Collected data
■ ■ ■

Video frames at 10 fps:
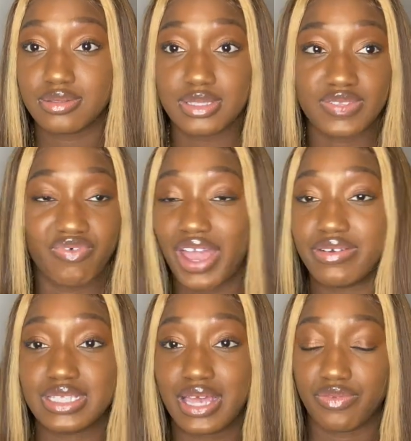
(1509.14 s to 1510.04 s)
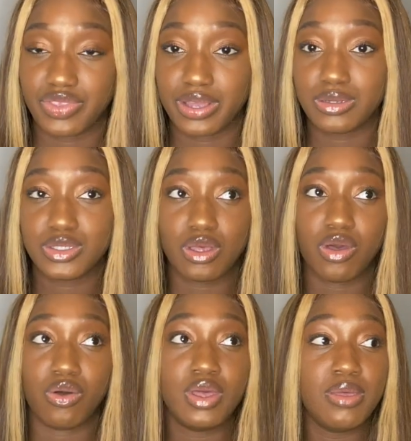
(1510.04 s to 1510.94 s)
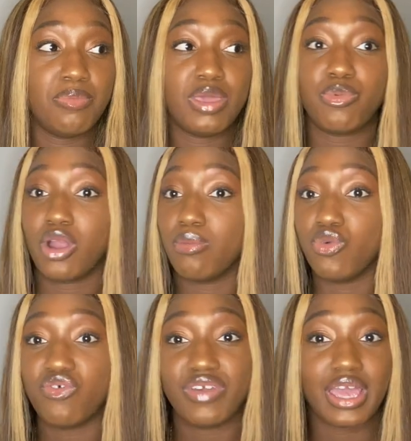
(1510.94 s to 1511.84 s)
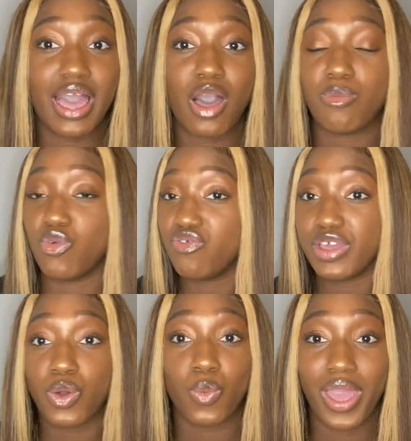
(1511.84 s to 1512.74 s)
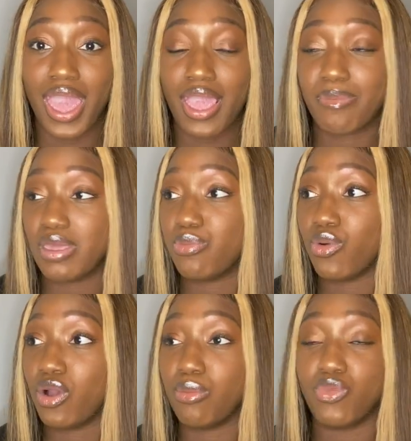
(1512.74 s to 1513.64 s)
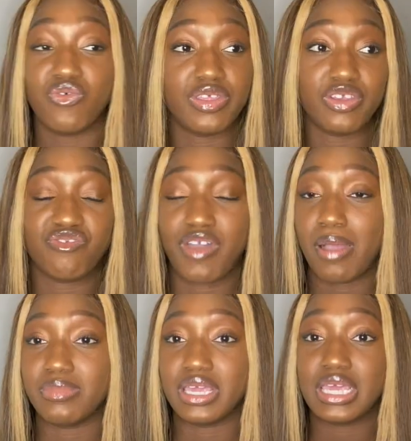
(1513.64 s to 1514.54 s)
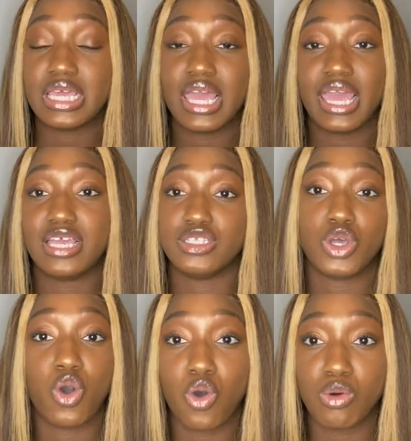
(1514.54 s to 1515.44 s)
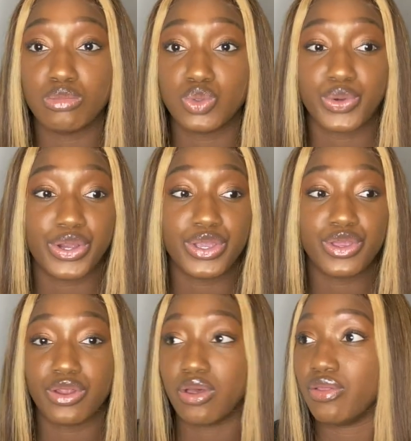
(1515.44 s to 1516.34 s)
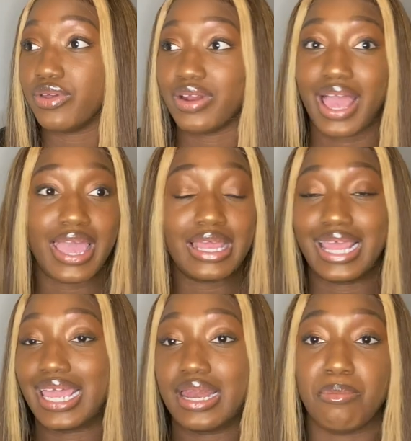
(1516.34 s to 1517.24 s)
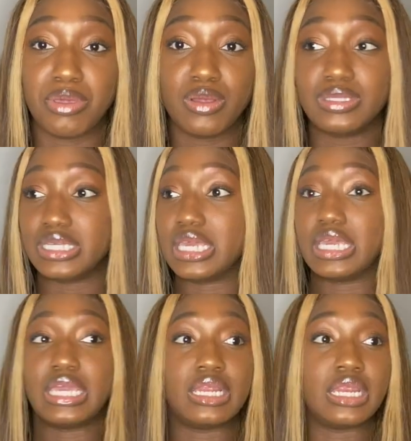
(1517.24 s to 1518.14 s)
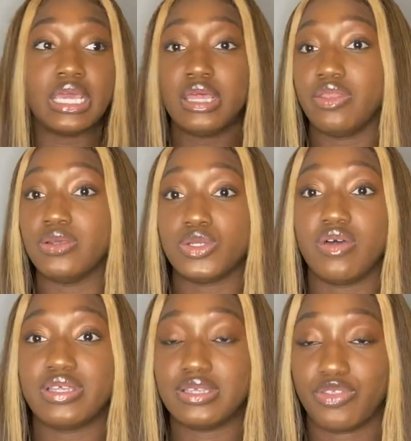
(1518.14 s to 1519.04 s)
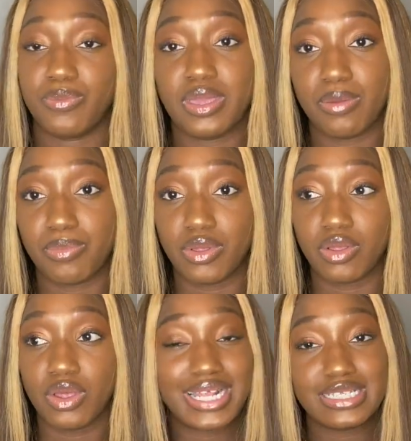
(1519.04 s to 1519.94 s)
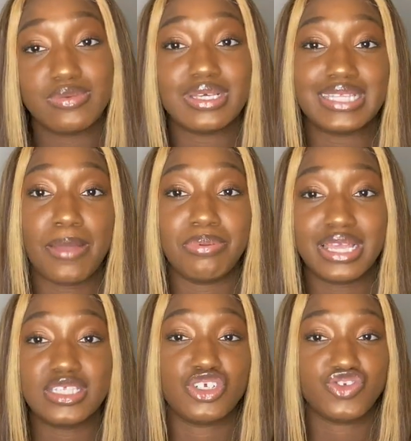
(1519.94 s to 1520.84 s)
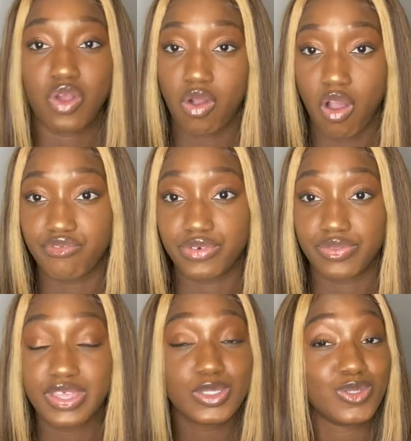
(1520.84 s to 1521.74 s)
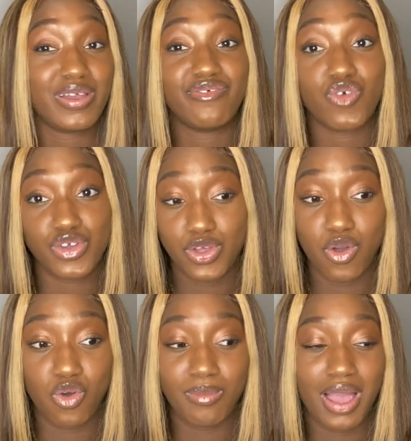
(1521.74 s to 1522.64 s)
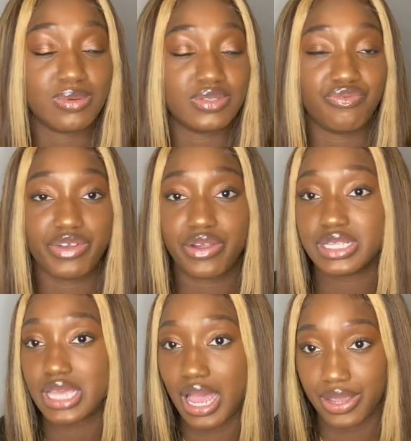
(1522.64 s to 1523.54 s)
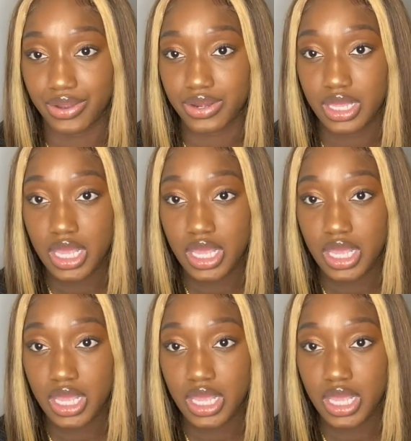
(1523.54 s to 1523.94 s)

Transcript: virus out there. So people are moving out, moving away. People are moving their family into homes where, you know, they're not like in a building and there's all these other people. What I did was I placed a strong offer. This was my fourth home. I was very tired.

■ ■ ■

**What the exercise asks:** All of the data above should be printed again exactly, though none of the pictures belong in the copy.

**Written answer:**
Video frames at 10 fps:
(1509.14 s to 1510.04 s)
(1510.04 s to 1510.94 s)
(1510.94 s to 1511.84 s)
(1511.84 s to 1512.74 s)
(1512.74 s to 1513.64 s)
(1513.64 s to 1514.54 s)
(1514.54 s to 1515.44 s)
(1515.44 s to 1516.34 s)
(1516.34 s to 1517.24 s)
(1517.24 s to 1518.14 s)
(1518.14 s to 1519.04 s)
(1519.04 s to 1519.94 s)
(1519.94 s to 1520.84 s)
(1520.84 s to 1521.74 s)
(1521.74 s to 1522.64 s)
(1522.64 s to 1523.54 s)
(1523.54 s to 1523.94 s)

Transcript: virus out there. So people are moving out, moving away. People are moving their family into homes where, you know, they're not like in a building and there's all these other people. What I did was I placed a strong offer. This was my fourth home. I was very tired.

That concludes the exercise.